Exercise directions:
Print every entry again exactly, with no pictures.

Dataset records:
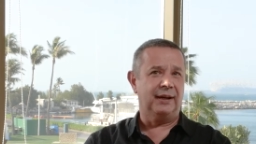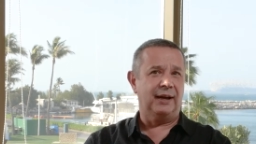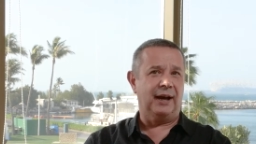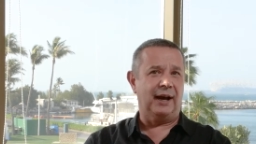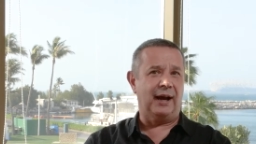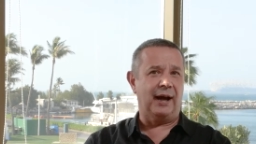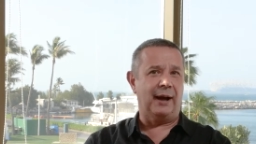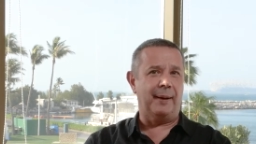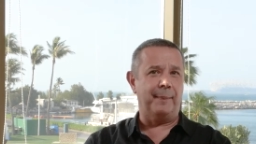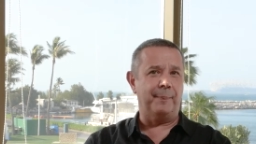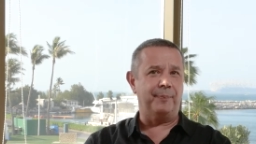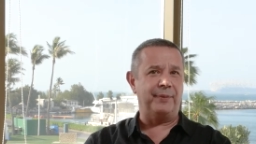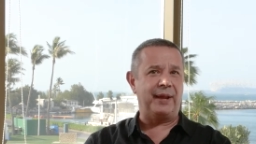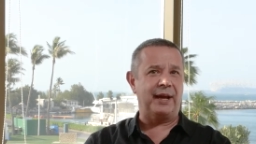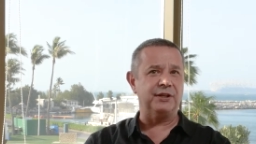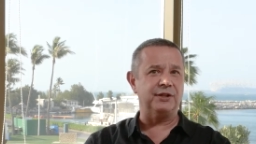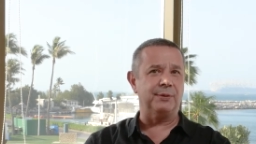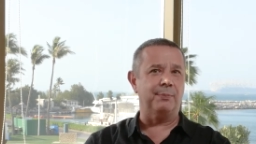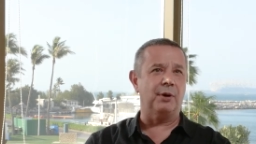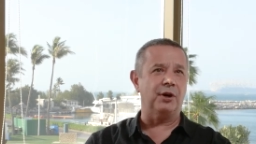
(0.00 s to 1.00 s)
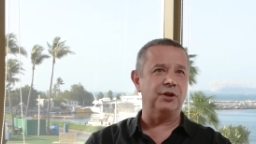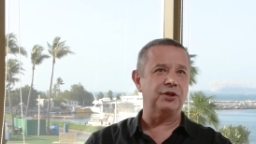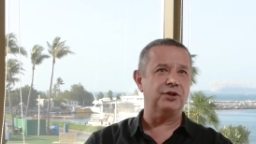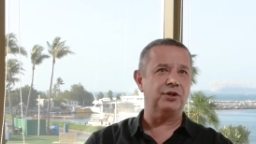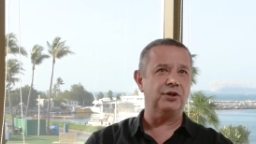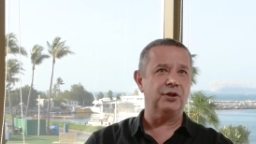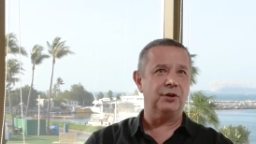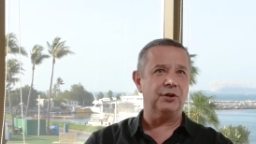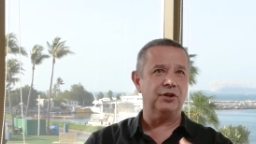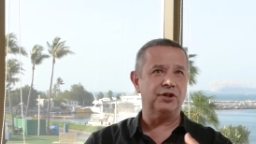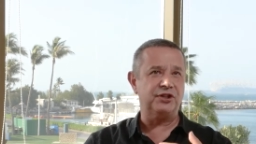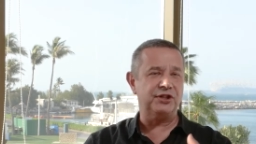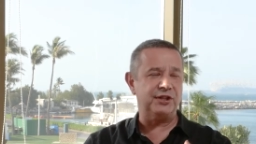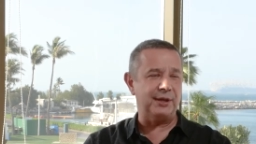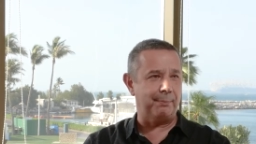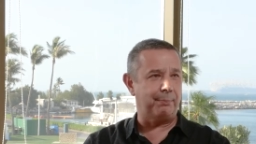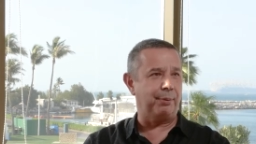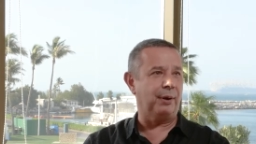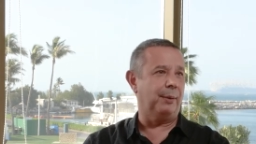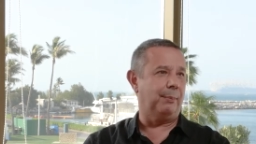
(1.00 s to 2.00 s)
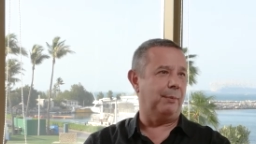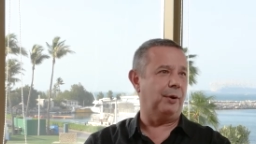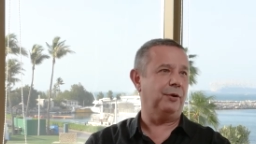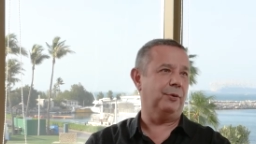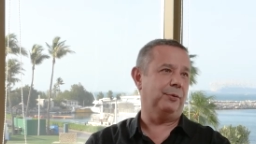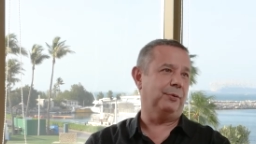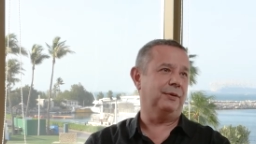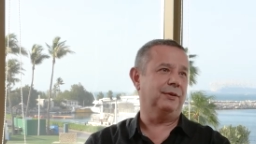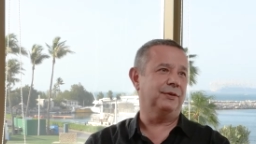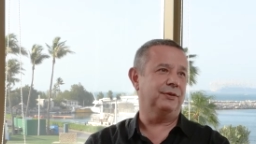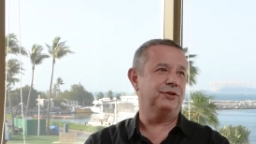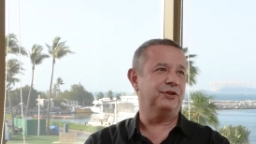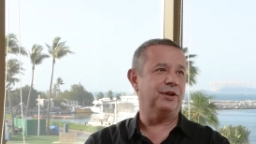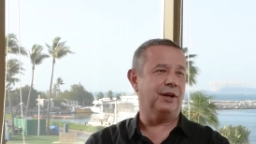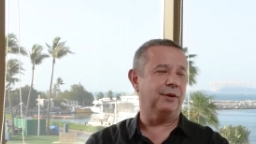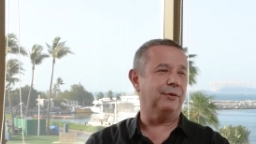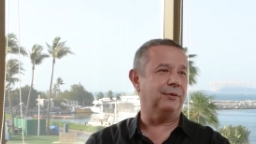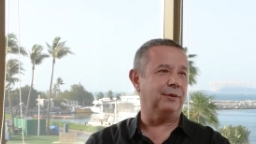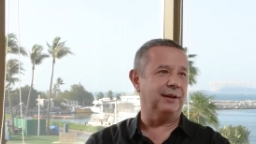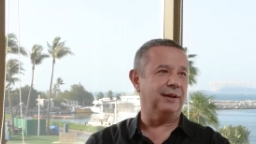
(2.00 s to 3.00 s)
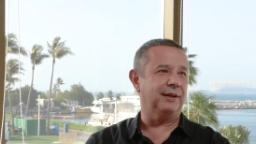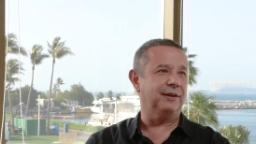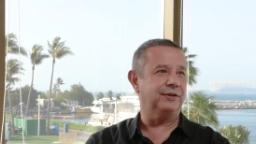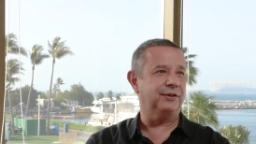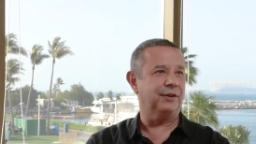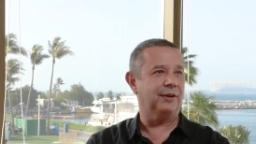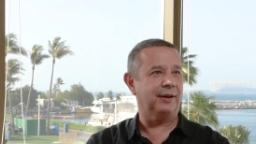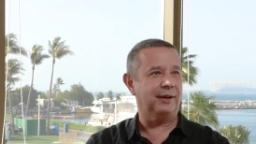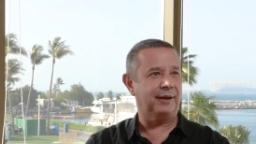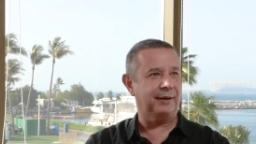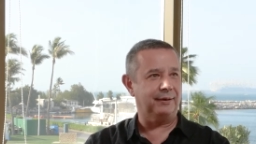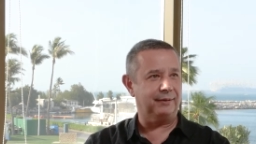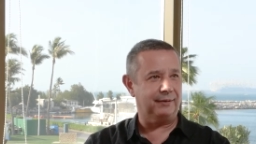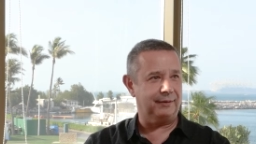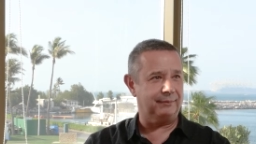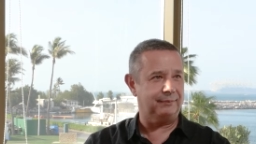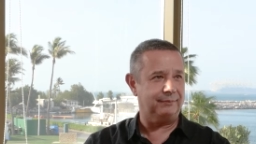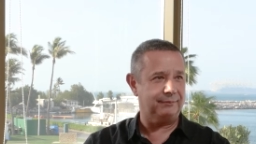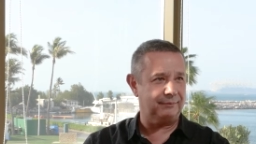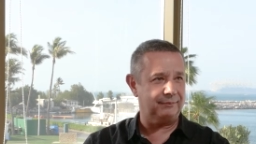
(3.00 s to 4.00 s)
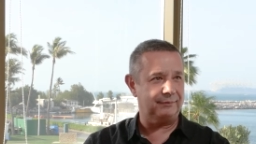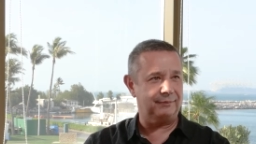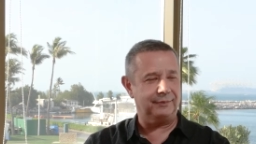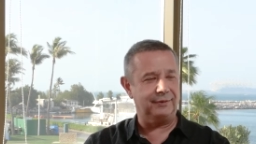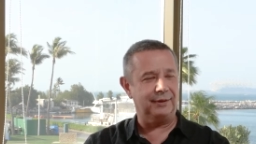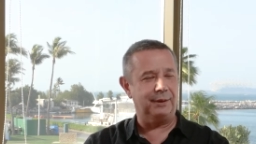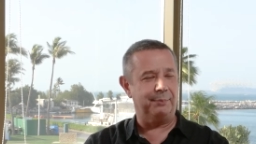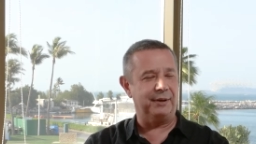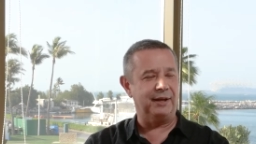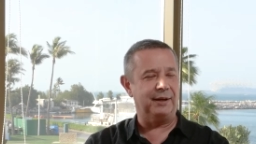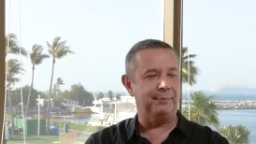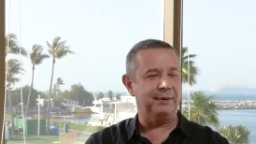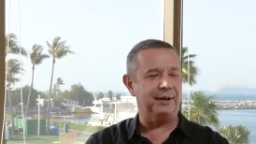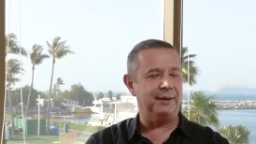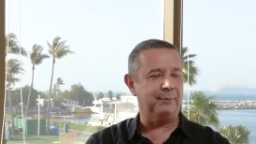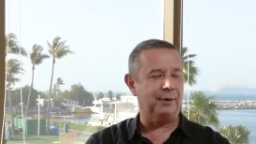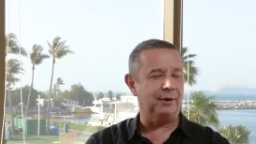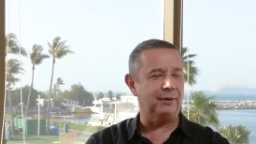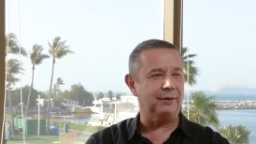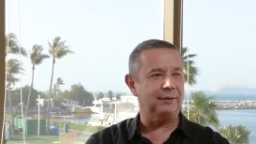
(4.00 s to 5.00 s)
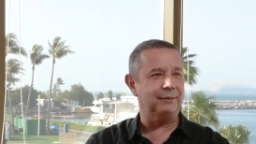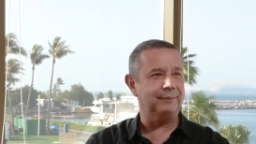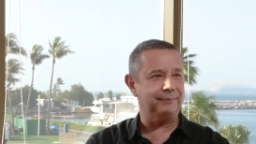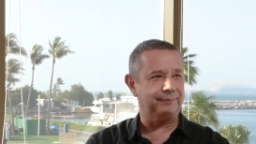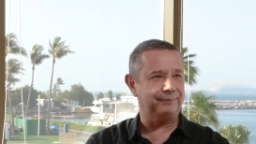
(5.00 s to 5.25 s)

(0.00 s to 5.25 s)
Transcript: has a much simpler model generally. So the B2B model.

Output for this task:
(0.00 s to 1.00 s)
(1.00 s to 2.00 s)
(2.00 s to 3.00 s)
(3.00 s to 4.00 s)
(4.00 s to 5.00 s)
(5.00 s to 5.25 s)

(0.00 s to 5.25 s)
Transcript: has a much simpler model generally. So the B2B model.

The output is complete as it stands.